**INPUT DATA**
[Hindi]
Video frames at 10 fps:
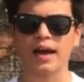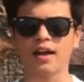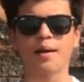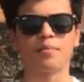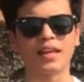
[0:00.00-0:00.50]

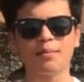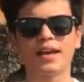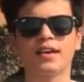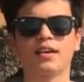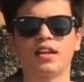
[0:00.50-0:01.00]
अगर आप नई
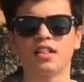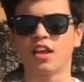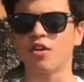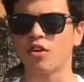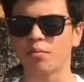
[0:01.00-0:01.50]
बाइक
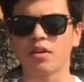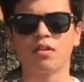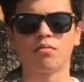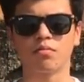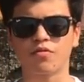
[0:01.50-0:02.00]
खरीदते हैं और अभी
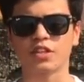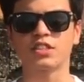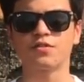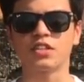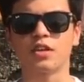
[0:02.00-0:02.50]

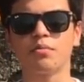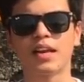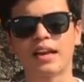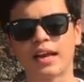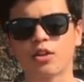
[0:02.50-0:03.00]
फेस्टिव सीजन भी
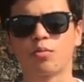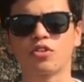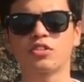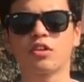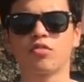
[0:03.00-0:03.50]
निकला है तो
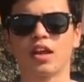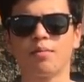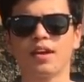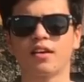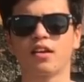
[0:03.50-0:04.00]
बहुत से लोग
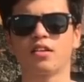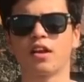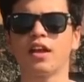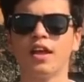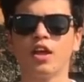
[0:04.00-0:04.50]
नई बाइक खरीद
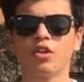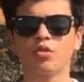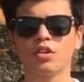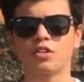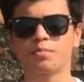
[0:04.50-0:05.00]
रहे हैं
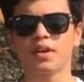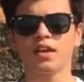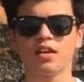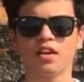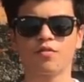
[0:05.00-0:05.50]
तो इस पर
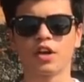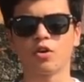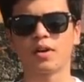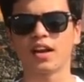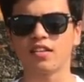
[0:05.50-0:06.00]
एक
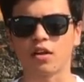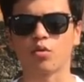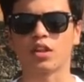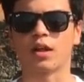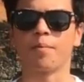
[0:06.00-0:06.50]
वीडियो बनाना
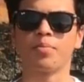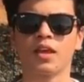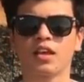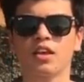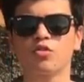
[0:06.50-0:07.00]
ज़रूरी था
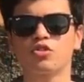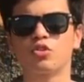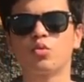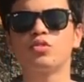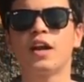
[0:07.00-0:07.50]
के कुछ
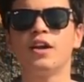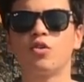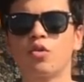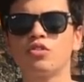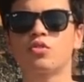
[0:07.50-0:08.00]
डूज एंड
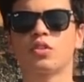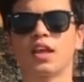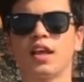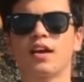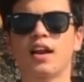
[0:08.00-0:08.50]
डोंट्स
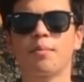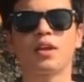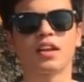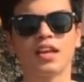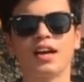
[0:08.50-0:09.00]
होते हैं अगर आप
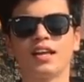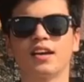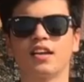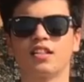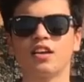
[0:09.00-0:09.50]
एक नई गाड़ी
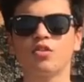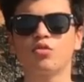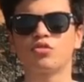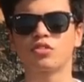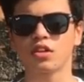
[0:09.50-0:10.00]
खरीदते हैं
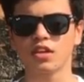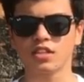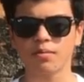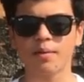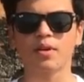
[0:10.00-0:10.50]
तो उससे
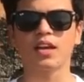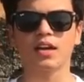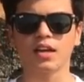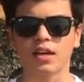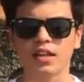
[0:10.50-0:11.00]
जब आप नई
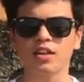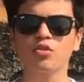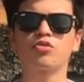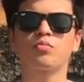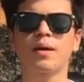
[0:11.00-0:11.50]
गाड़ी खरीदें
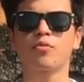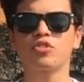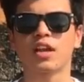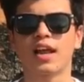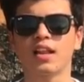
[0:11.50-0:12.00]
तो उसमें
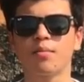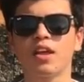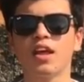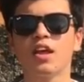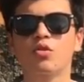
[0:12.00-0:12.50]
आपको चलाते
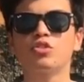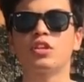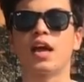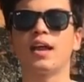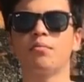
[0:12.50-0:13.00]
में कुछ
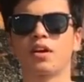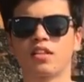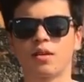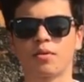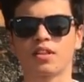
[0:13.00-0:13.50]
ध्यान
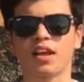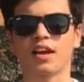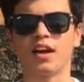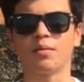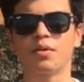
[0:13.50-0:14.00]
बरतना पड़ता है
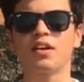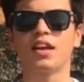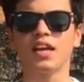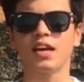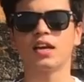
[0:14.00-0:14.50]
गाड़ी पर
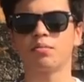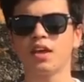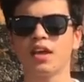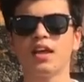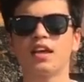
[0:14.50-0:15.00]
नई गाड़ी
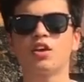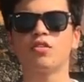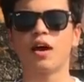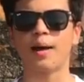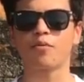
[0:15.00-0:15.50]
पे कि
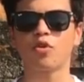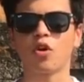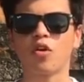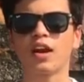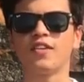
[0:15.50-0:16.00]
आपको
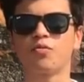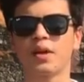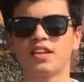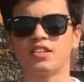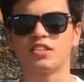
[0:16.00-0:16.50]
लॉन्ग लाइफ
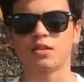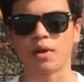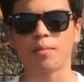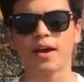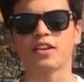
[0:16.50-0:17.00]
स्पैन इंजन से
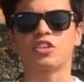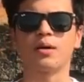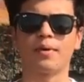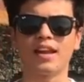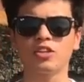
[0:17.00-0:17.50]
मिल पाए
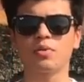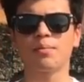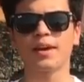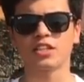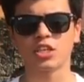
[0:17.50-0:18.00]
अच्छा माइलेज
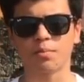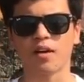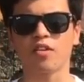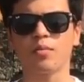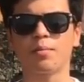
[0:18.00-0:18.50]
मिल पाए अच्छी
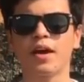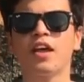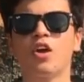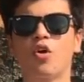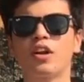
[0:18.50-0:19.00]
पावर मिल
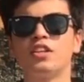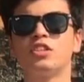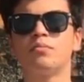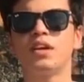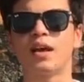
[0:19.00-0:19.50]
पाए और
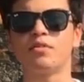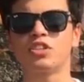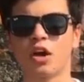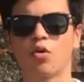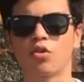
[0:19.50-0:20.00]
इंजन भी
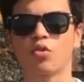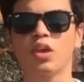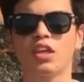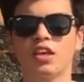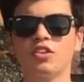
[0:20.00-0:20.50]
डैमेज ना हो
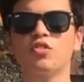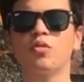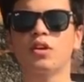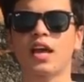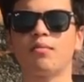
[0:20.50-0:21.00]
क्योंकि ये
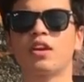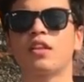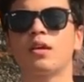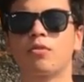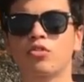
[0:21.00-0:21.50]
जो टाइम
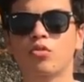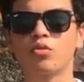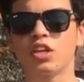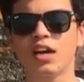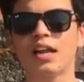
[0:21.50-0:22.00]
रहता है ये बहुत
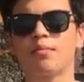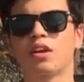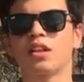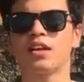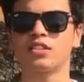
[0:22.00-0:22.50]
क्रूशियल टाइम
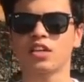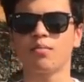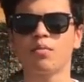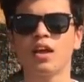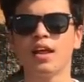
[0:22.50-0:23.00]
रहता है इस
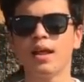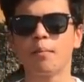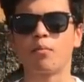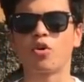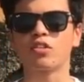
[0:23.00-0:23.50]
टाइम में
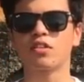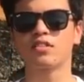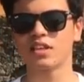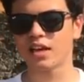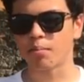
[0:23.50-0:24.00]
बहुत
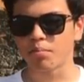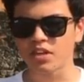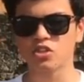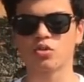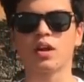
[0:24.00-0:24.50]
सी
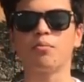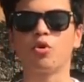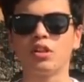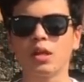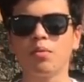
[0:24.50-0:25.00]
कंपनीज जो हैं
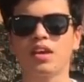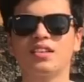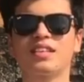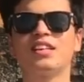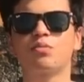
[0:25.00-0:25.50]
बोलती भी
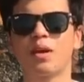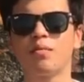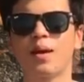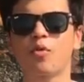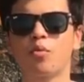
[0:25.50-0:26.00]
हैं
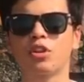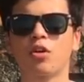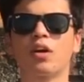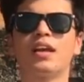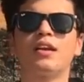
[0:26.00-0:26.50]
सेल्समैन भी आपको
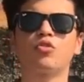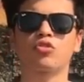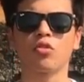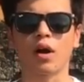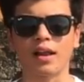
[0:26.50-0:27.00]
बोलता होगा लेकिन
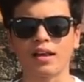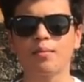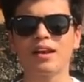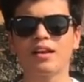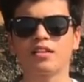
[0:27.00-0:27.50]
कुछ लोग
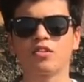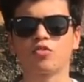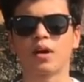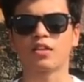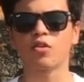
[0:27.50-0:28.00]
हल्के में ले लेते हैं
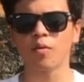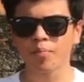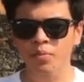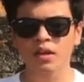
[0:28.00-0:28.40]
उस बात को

**PROMPT**
Please repeat the entries above exactly, leaving out any pictures.

**RESULT**
[Hindi]
Video frames at 10 fps:
[0:00.00-0:00.50]

[0:00.50-0:01.00]
अगर आप नई
[0:01.00-0:01.50]
बाइक
[0:01.50-0:02.00]
खरीदते हैं और अभी
[0:02.00-0:02.50]

[0:02.50-0:03.00]
फेस्टिव सीजन भी
[0:03.00-0:03.50]
निकला है तो
[0:03.50-0:04.00]
बहुत से लोग
[0:04.00-0:04.50]
नई बाइक खरीद
[0:04.50-0:05.00]
रहे हैं
[0:05.00-0:05.50]
तो इस पर
[0:05.50-0:06.00]
एक
[0:06.00-0:06.50]
वीडियो बनाना
[0:06.50-0:07.00]
ज़रूरी था
[0:07.00-0:07.50]
के कुछ
[0:07.50-0:08.00]
डूज एंड
[0:08.00-0:08.50]
डोंट्स
[0:08.50-0:09.00]
होते हैं अगर आप
[0:09.00-0:09.50]
एक नई गाड़ी
[0:09.50-0:10.00]
खरीदते हैं
[0:10.00-0:10.50]
तो उससे
[0:10.50-0:11.00]
जब आप नई
[0:11.00-0:11.50]
गाड़ी खरीदें
[0:11.50-0:12.00]
तो उसमें
[0:12.00-0:12.50]
आपको चलाते
[0:12.50-0:13.00]
में कुछ
[0:13.00-0:13.50]
ध्यान
[0:13.50-0:14.00]
बरतना पड़ता है
[0:14.00-0:14.50]
गाड़ी पर
[0:14.50-0:15.00]
नई गाड़ी
[0:15.00-0:15.50]
पे कि
[0:15.50-0:16.00]
आपको
[0:16.00-0:16.50]
लॉन्ग लाइफ
[0:16.50-0:17.00]
स्पैन इंजन से
[0:17.00-0:17.50]
मिल पाए
[0:17.50-0:18.00]
अच्छा माइलेज
[0:18.00-0:18.50]
मिल पाए अच्छी
[0:18.50-0:19.00]
पावर मिल
[0:19.00-0:19.50]
पाए और
[0:19.50-0:20.00]
इंजन भी
[0:20.00-0:20.50]
डैमेज ना हो
[0:20.50-0:21.00]
क्योंकि ये
[0:21.00-0:21.50]
जो टाइम
[0:21.50-0:22.00]
रहता है ये बहुत
[0:22.00-0:22.50]
क्रूशियल टाइम
[0:22.50-0:23.00]
रहता है इस
[0:23.00-0:23.50]
टाइम में
[0:23.50-0:24.00]
बहुत
[0:24.00-0:24.50]
सी
[0:24.50-0:25.00]
कंपनीज जो हैं
[0:25.00-0:25.50]
बोलती भी
[0:25.50-0:26.00]
हैं
[0:26.00-0:26.50]
सेल्समैन भी आपको
[0:26.50-0:27.00]
बोलता होगा लेकिन
[0:27.00-0:27.50]
कुछ लोग
[0:27.50-0:28.00]
हल्के में ले लेते हैं
[0:28.00-0:28.40]
उस बात को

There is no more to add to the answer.